1. Usulî kazanılmış hak kurumu, davaların uzamasını ve kararlara karşı genel güvenin sarsılmasını önlemek, hukukî alanda istikrar sağlamak amacıyla Yargıtay içtihatları ile geliştirilmiş, öğretide kabul görmüş ve usul hukukunun vazgeçilmez, ana ilkelerinden biri hâline gelmiştir. Anlam itibariyle, bir davada mahkemenin ya da tarafların yapmış olduğu bir usul işlemi ile taraflardan biri lehine, dolayısıyla diğeri aleyhine doğmuş ve kendisine uyulması zorunlu olan hakkı ifade etmektedir.

2. Bilindiği üzere; Yargıtay tarafından bozulan bir hükmün, bozma kararının kapsamı dışında kalmış olan kısımları kesinleşir. Bozma kararına uymuş olan mahkeme, (bozma kararının kapsamı dışında kalmış olması nedeniyle) kesinleşen bu kısımlar hakkında yeniden inceleme yaparak karar veremez. Bir başka anlatımla kesinleşmiş, bu kısımlar lehine olan taraf yararına usuli kazanılmış hak oluşturur (04.02.1959 tarihli ve 1315 sayılı YİBK).
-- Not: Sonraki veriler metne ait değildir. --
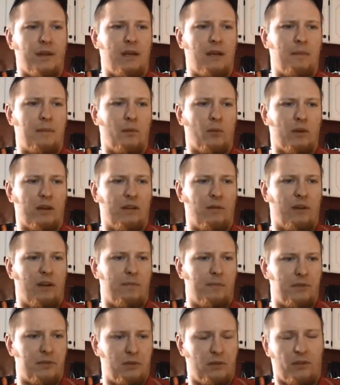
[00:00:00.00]
and what
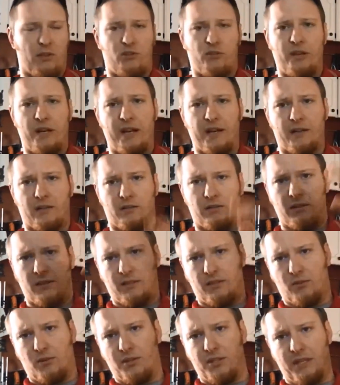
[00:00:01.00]
I've been doing at the track
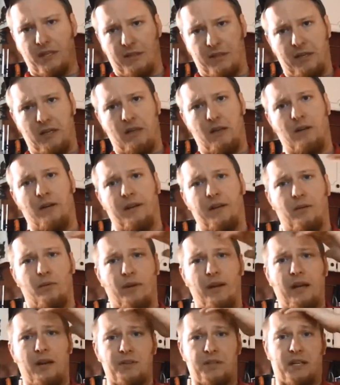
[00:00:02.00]
towards the end of the year, and
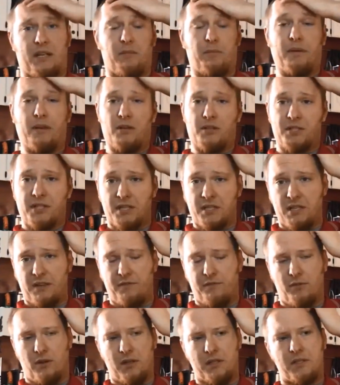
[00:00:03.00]
the way I was getting better
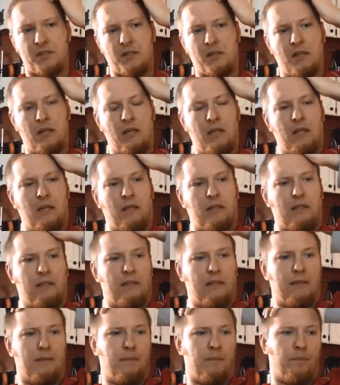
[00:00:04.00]
60-foots,
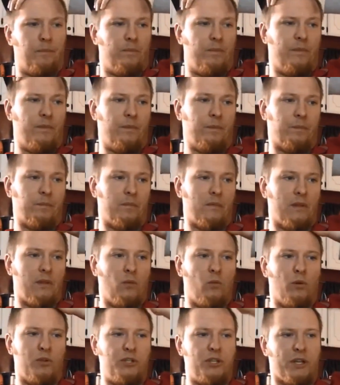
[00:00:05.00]

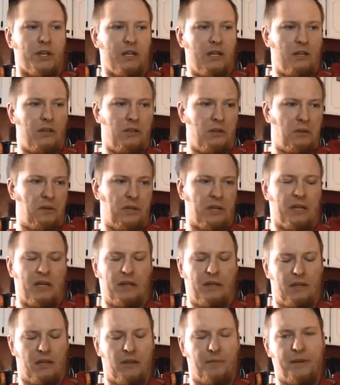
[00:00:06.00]
what you're gonna do, you're
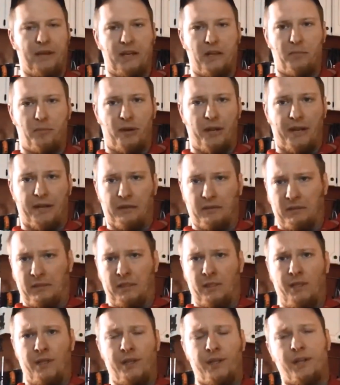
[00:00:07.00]
gonna be on the brake.
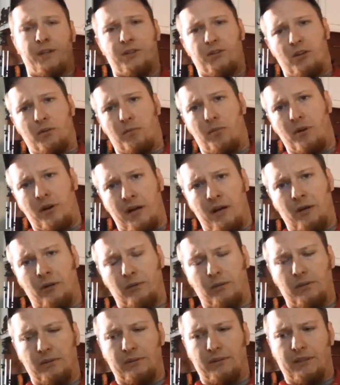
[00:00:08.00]
You do your
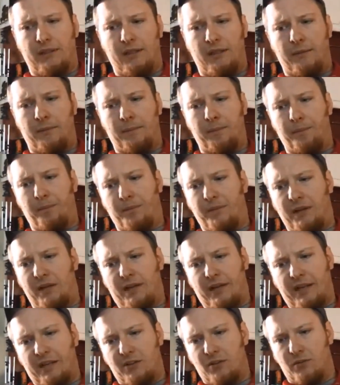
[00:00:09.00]
burnout.
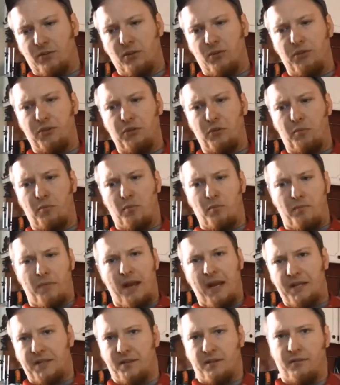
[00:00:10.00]
Don't do
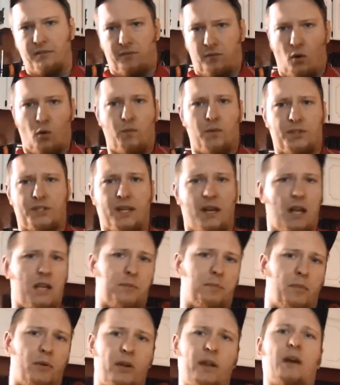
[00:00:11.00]
massive
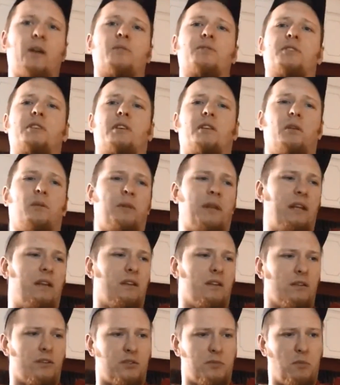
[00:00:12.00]
oversized burnouts. You don't
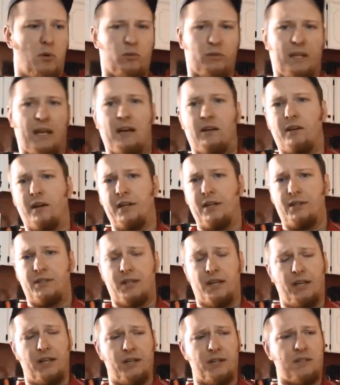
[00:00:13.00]
need to smoke the hell out of your
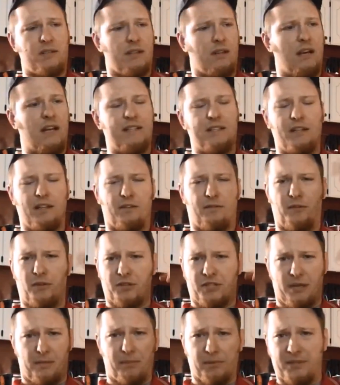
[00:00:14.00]
tires. I did it the
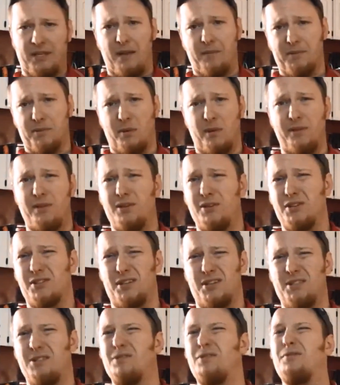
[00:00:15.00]
first couple times I went through
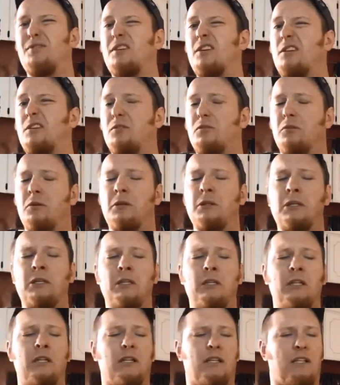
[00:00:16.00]
just because it was fucking cool.
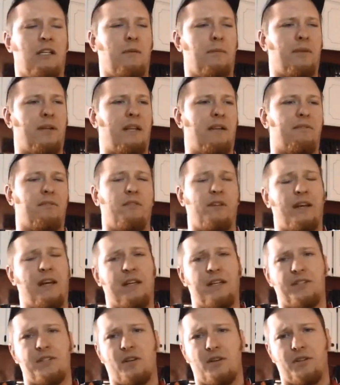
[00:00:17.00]
But after
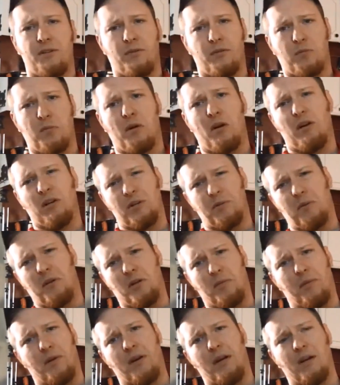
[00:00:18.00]
that, you start doing smaller and
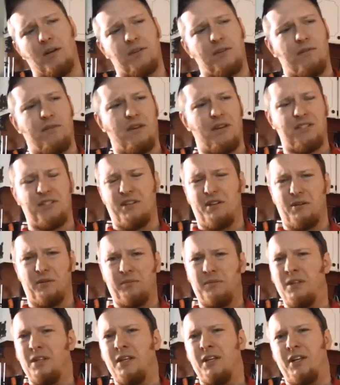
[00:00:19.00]
smaller burnouts and realize you
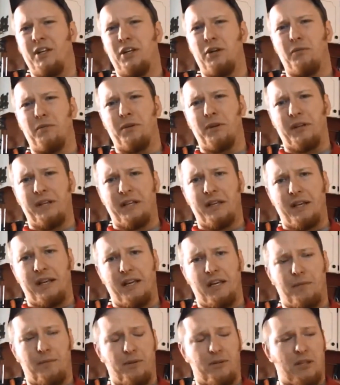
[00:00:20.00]
don't really need to
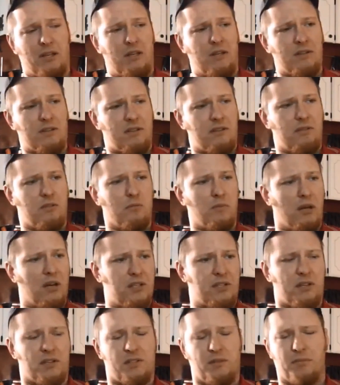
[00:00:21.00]
heat up your tires too
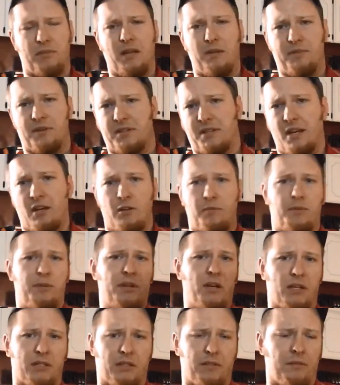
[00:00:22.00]
much because sometimes it's
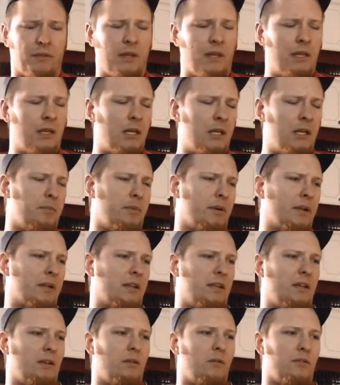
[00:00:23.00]
counterproductive.
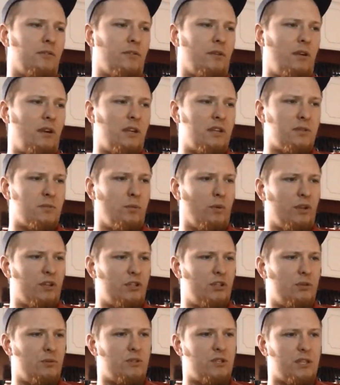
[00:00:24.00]
But as far as
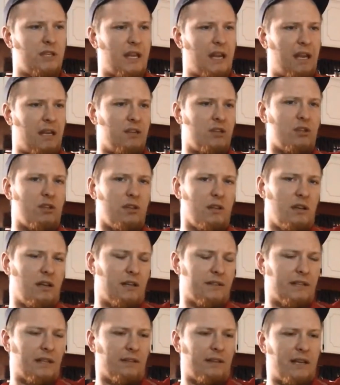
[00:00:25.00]
once you stage
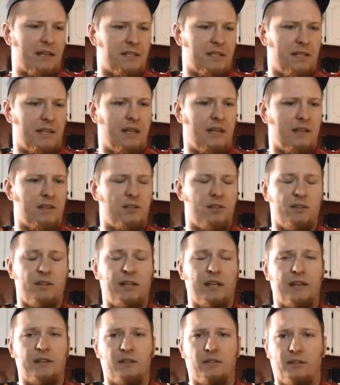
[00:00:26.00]
that last stage
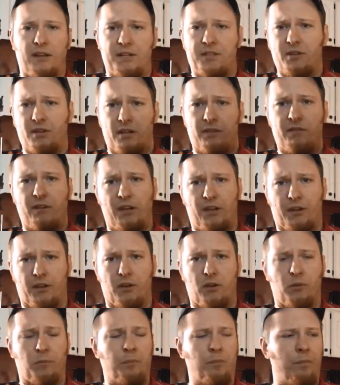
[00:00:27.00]
and the lights are getting ready to
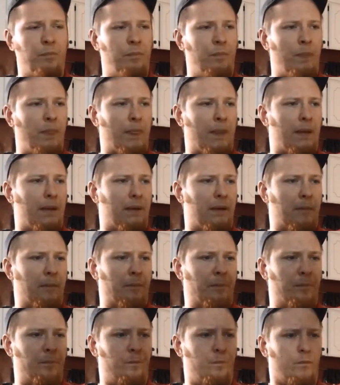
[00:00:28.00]
go,
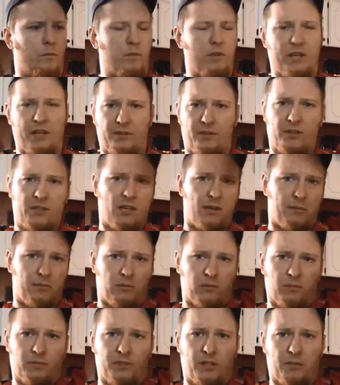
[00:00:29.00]
you get the double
3. Usuli kazanılmış hak kavramına ilişkin açıklanması gereken diğer bir husus ise; bir mahkemenin Yargıtay tarafından verilen bozma kararına uyması üzerine, kendisi için o kararda gösterilen şekilde inceleme ve araştırma yaparak, yine o kararda belirtilen hukuki esaslar gereğince hüküm verme yükümlülüğünün bulunmasıdır. Bu olgu mahkemeye, hükmüne uyduğu Yargıtay bozma kararında belirtilen çerçevede işlem yapma ve hüküm kurma zorunluluğu getirmektedir (09.05.1960 tarihli ve 21/9 sayılı YİBK).

3. Değerlendirme

Mahkemece, uyulan bozma ilamına ve dosya kapsamına göre karar verildiği, bozma kararlarının kapsamı dışında kalarak kesinleşmiş olan yönlere ilişkin taraflarca ileri sürülen sebeplerin incelenmesinin artık mümkün olmadığının anlaşılmasına göre, davacı ... vekili ile davalı vekilinin karar düzeltme taleplerinin reddine karar vermek gerekmiştir.

VII. KARAR

Açıklanan sebeplerle;

1. Davacı ... vekilinin karar düzeltme dilekçesinin süreden REDDİNE,

2. Davacı ... vekili ile davalı vekilinin karar düzeltme taleplerinin REDDİNE,

Aşağıda yazılı para cezası ile bakiye harcın karar düzeltme isteyen davalı The Shell Company Şti.'ye yükletilmesine,

Aşağıda yazılı para cezası ile karar düzeltme harcının mahallinde karar düzeltme isteyen davacıdan alınmasına,

19.09.2023 tarihinde oy birliğiyle karar verildi.